-------- EXTRACTED INFORMATION

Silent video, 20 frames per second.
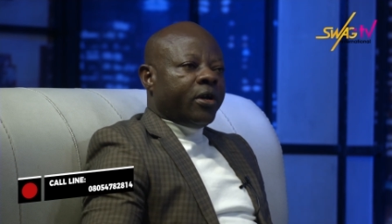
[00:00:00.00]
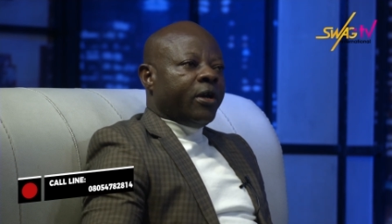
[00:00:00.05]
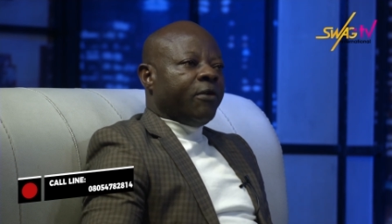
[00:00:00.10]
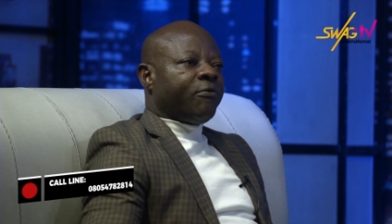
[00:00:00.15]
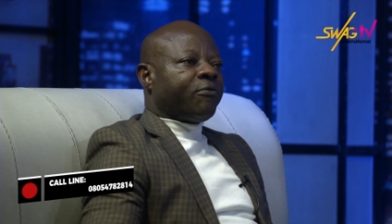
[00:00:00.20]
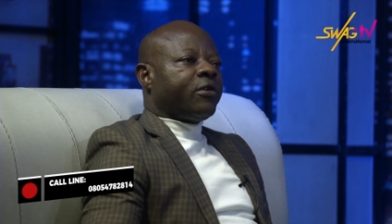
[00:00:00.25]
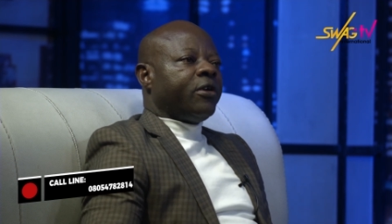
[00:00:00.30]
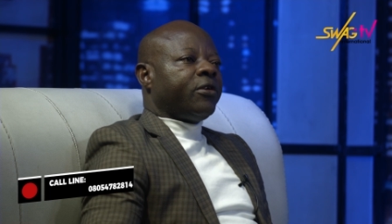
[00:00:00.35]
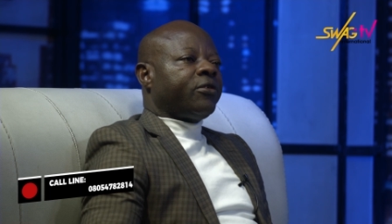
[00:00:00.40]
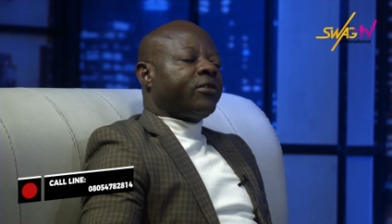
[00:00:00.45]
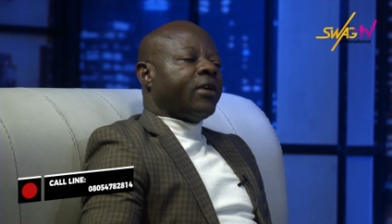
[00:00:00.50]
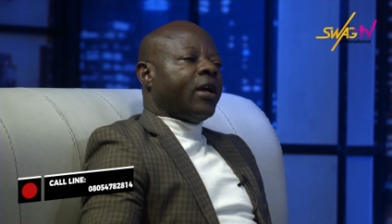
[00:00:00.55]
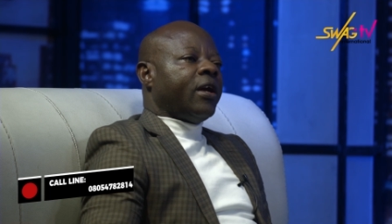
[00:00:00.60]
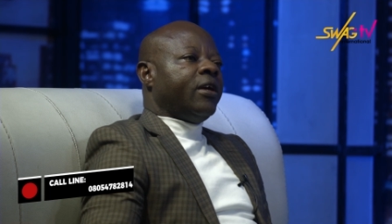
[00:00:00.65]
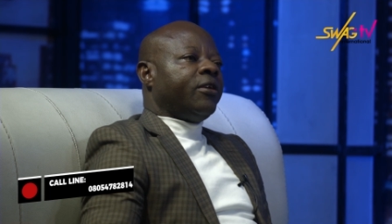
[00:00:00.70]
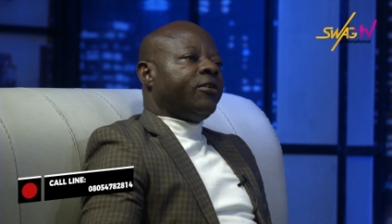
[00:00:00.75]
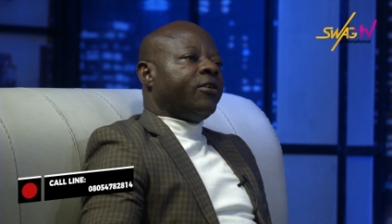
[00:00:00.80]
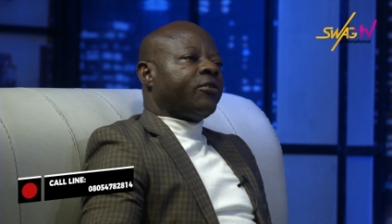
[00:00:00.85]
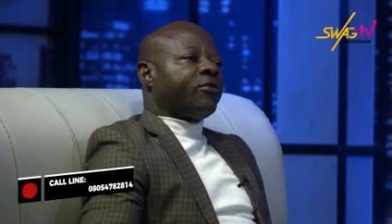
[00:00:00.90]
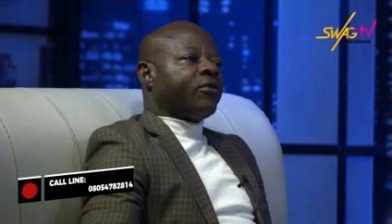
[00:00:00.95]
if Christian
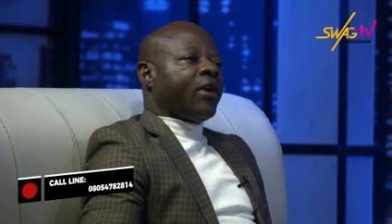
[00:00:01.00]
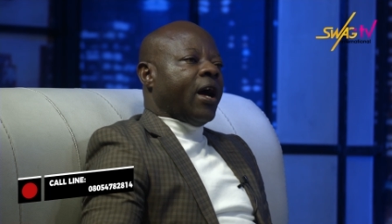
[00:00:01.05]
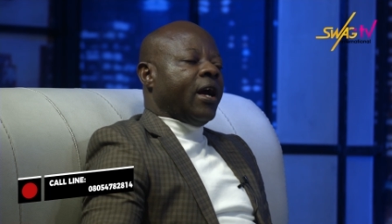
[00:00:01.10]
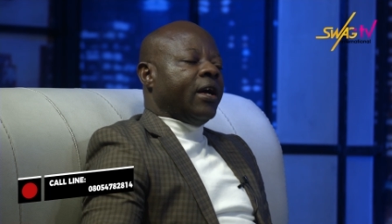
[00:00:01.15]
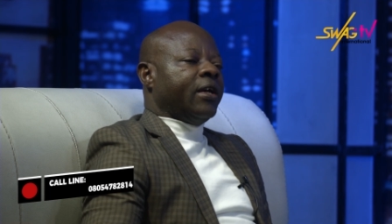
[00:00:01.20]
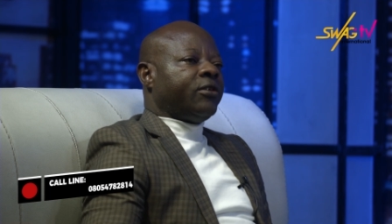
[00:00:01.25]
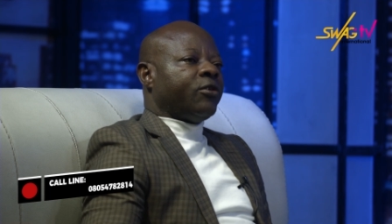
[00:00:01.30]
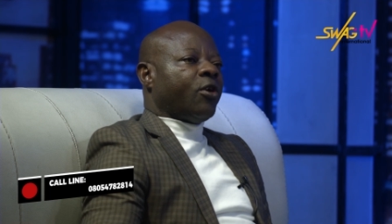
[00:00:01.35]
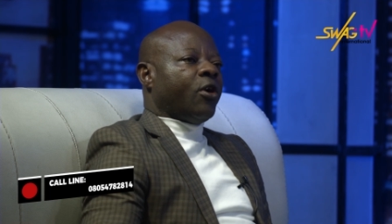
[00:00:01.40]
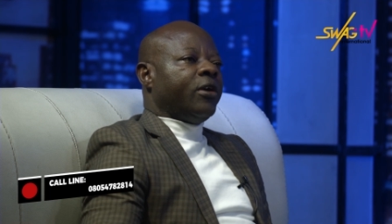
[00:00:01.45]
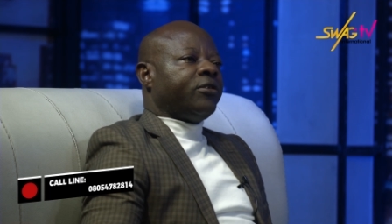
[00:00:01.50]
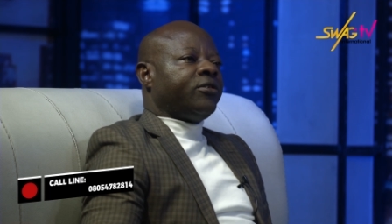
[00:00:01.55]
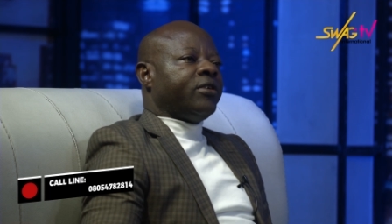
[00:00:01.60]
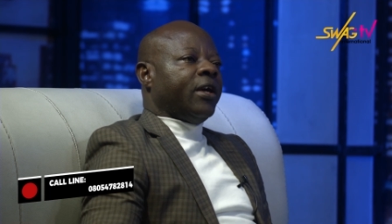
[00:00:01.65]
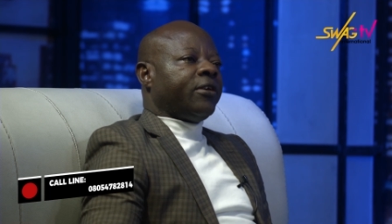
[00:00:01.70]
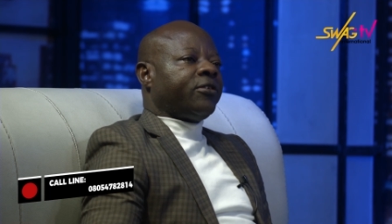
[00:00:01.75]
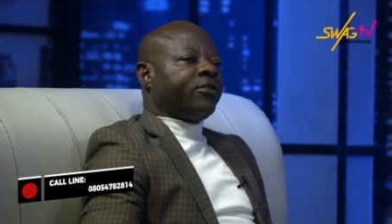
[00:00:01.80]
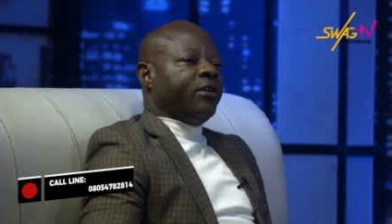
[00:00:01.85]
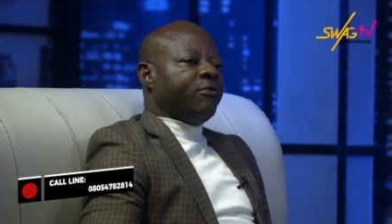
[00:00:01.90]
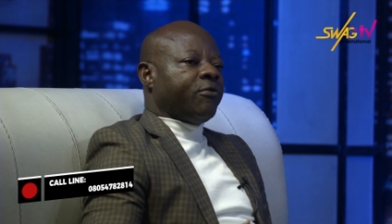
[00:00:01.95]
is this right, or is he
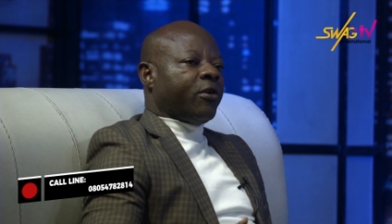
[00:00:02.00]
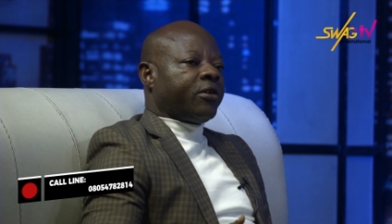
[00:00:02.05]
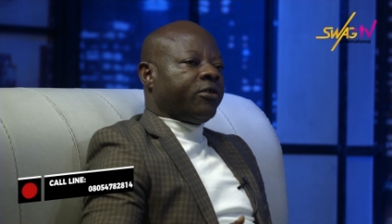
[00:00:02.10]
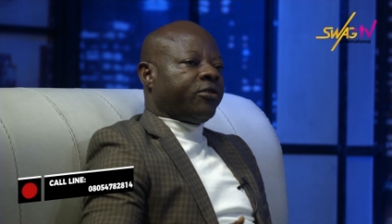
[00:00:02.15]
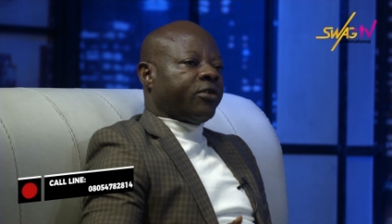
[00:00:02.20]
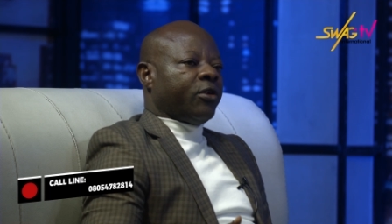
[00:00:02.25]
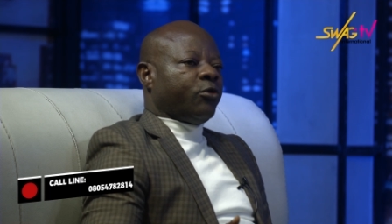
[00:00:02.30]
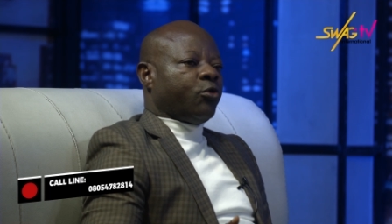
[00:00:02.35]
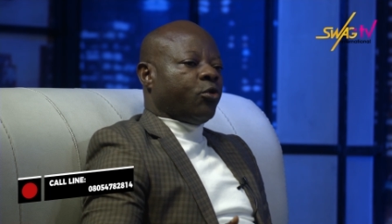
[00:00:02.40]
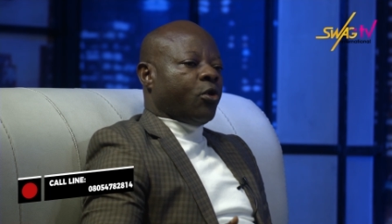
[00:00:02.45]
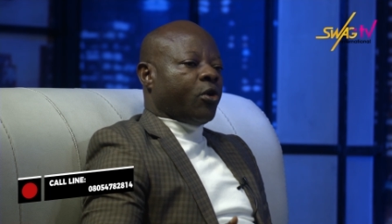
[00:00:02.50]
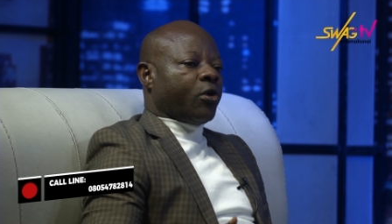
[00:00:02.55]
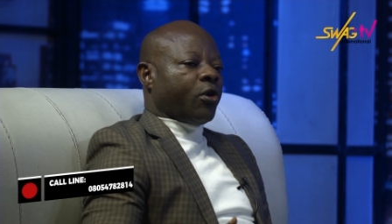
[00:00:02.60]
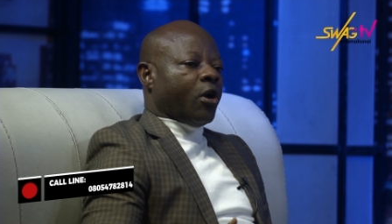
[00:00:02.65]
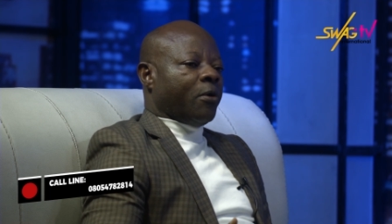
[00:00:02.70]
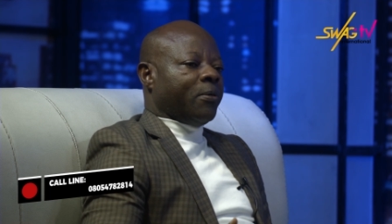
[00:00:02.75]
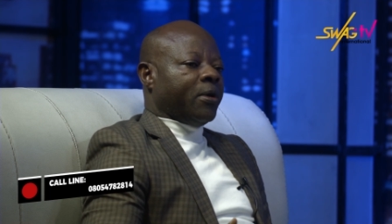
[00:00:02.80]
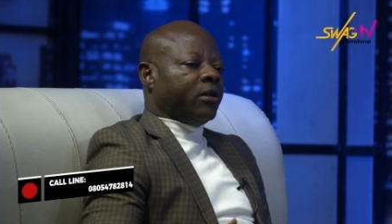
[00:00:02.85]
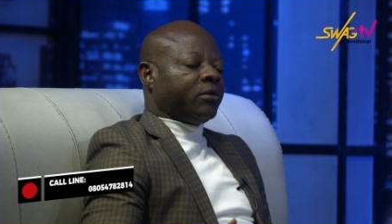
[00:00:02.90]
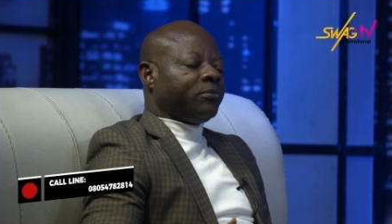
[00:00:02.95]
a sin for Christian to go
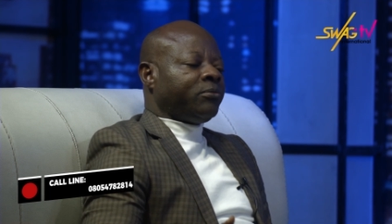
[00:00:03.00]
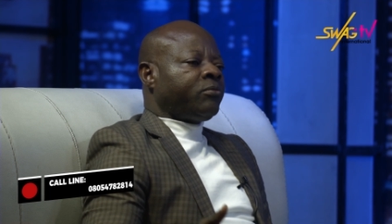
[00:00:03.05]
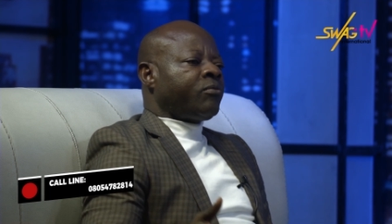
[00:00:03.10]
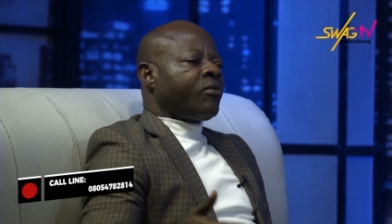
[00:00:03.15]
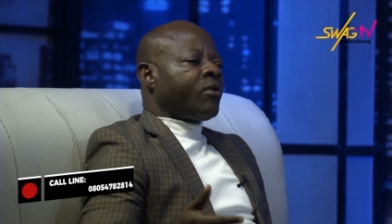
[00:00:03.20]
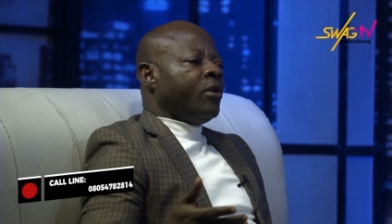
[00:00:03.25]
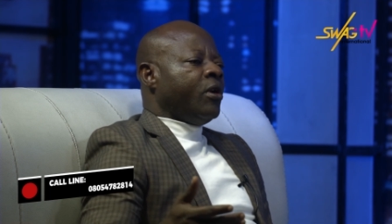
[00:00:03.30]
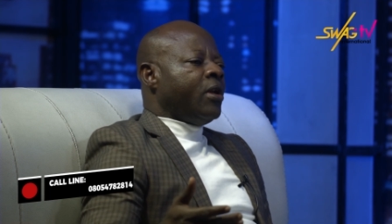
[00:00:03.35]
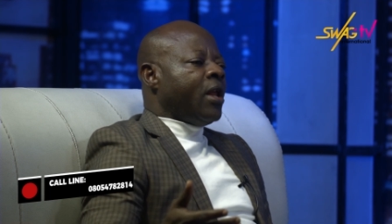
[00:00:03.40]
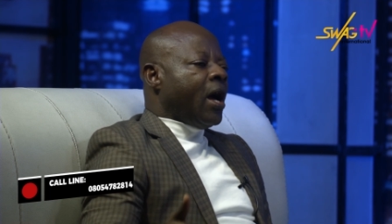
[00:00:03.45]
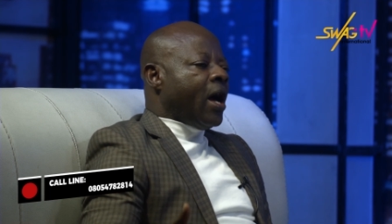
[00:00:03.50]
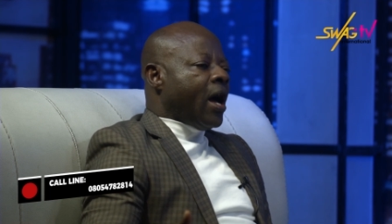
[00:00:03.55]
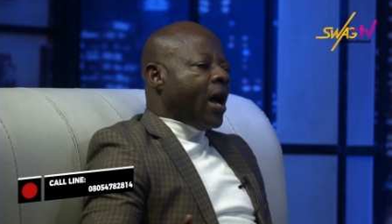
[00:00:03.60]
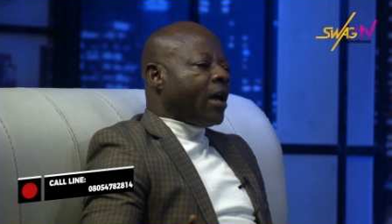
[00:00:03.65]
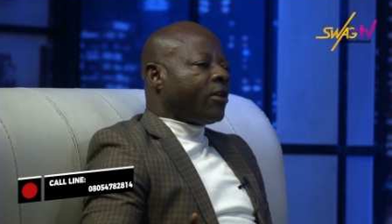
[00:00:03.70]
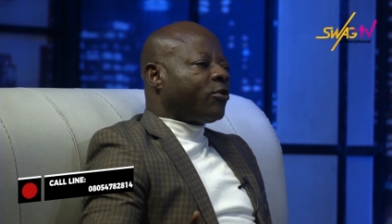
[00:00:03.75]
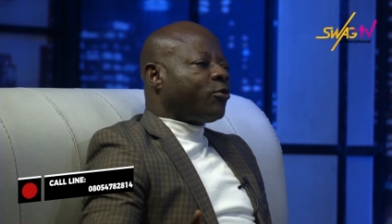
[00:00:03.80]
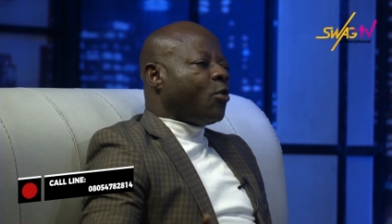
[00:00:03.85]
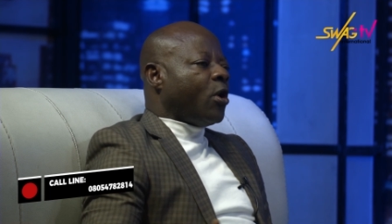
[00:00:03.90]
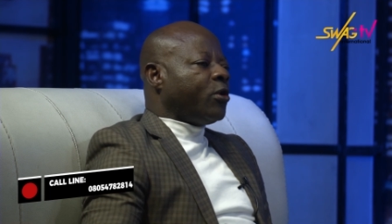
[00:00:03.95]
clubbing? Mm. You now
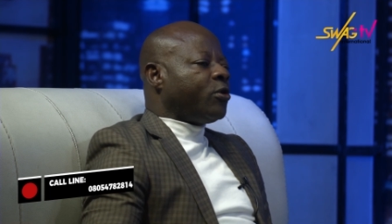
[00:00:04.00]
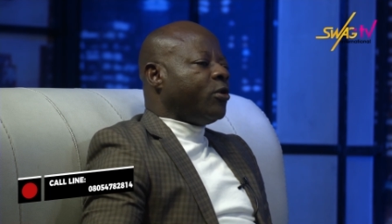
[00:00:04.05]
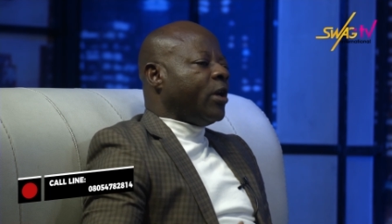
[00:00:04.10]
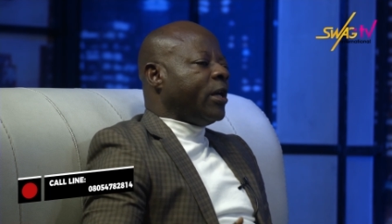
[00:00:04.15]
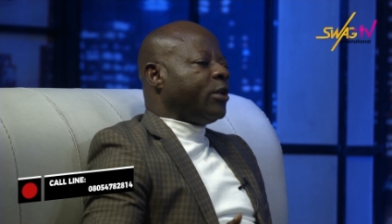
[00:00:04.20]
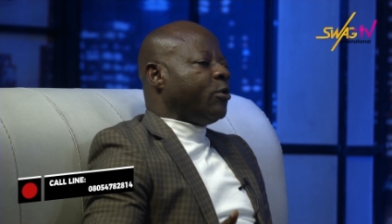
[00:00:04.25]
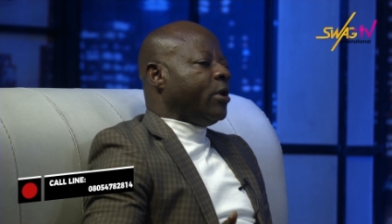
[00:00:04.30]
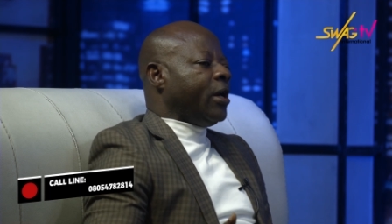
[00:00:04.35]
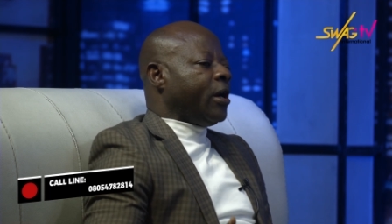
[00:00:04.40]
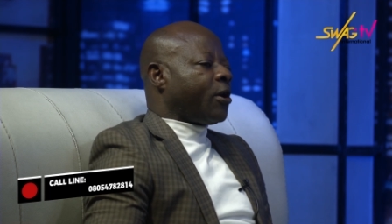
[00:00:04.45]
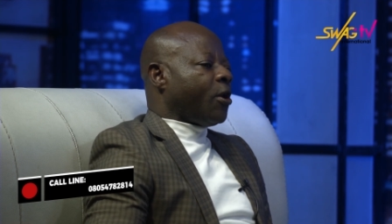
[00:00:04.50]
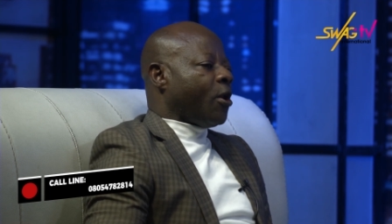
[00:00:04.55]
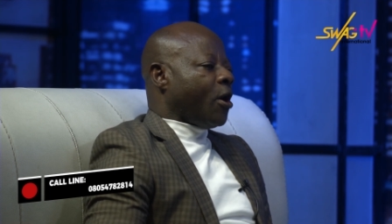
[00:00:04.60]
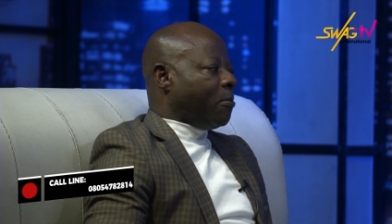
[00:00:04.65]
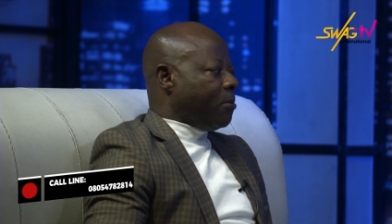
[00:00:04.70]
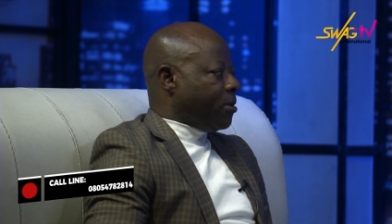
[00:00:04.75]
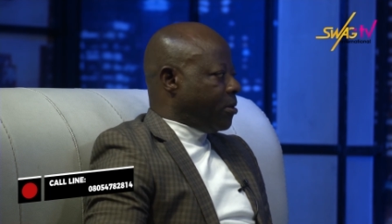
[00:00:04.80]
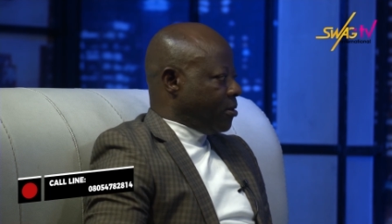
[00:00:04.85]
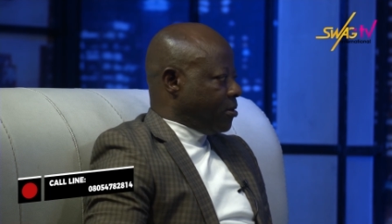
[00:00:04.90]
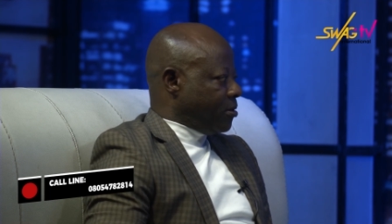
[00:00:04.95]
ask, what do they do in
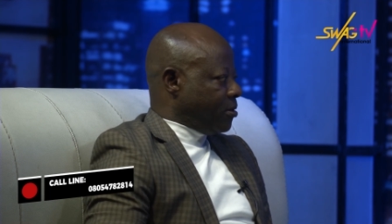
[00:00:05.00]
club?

----------------

AIM OF THE TASK: Your copy should begin at the line containing "[00:00:02.00]" and end at the last line of the data above, matching each line exactly and holding no pictures.

EXPECTED ANSWER:
[00:00:02.00]
[00:00:02.05]
[00:00:02.10]
[00:00:02.15]
[00:00:02.20]
[00:00:02.25]
[00:00:02.30]
[00:00:02.35]
[00:00:02.40]
[00:00:02.45]
[00:00:02.50]
[00:00:02.55]
[00:00:02.60]
[00:00:02.65]
[00:00:02.70]
[00:00:02.75]
[00:00:02.80]
[00:00:02.85]
[00:00:02.90]
[00:00:02.95]
a sin for Christian to go
[00:00:03.00]
[00:00:03.05]
[00:00:03.10]
[00:00:03.15]
[00:00:03.20]
[00:00:03.25]
[00:00:03.30]
[00:00:03.35]
[00:00:03.40]
[00:00:03.45]
[00:00:03.50]
[00:00:03.55]
[00:00:03.60]
[00:00:03.65]
[00:00:03.70]
[00:00:03.75]
[00:00:03.80]
[00:00:03.85]
[00:00:03.90]
[00:00:03.95]
clubbing? Mm. You now
[00:00:04.00]
[00:00:04.05]
[00:00:04.10]
[00:00:04.15]
[00:00:04.20]
[00:00:04.25]
[00:00:04.30]
[00:00:04.35]
[00:00:04.40]
[00:00:04.45]
[00:00:04.50]
[00:00:04.55]
[00:00:04.60]
[00:00:04.65]
[00:00:04.70]
[00:00:04.75]
[00:00:04.80]
[00:00:04.85]
[00:00:04.90]
[00:00:04.95]
ask, what do they do in
[00:00:05.00]
club?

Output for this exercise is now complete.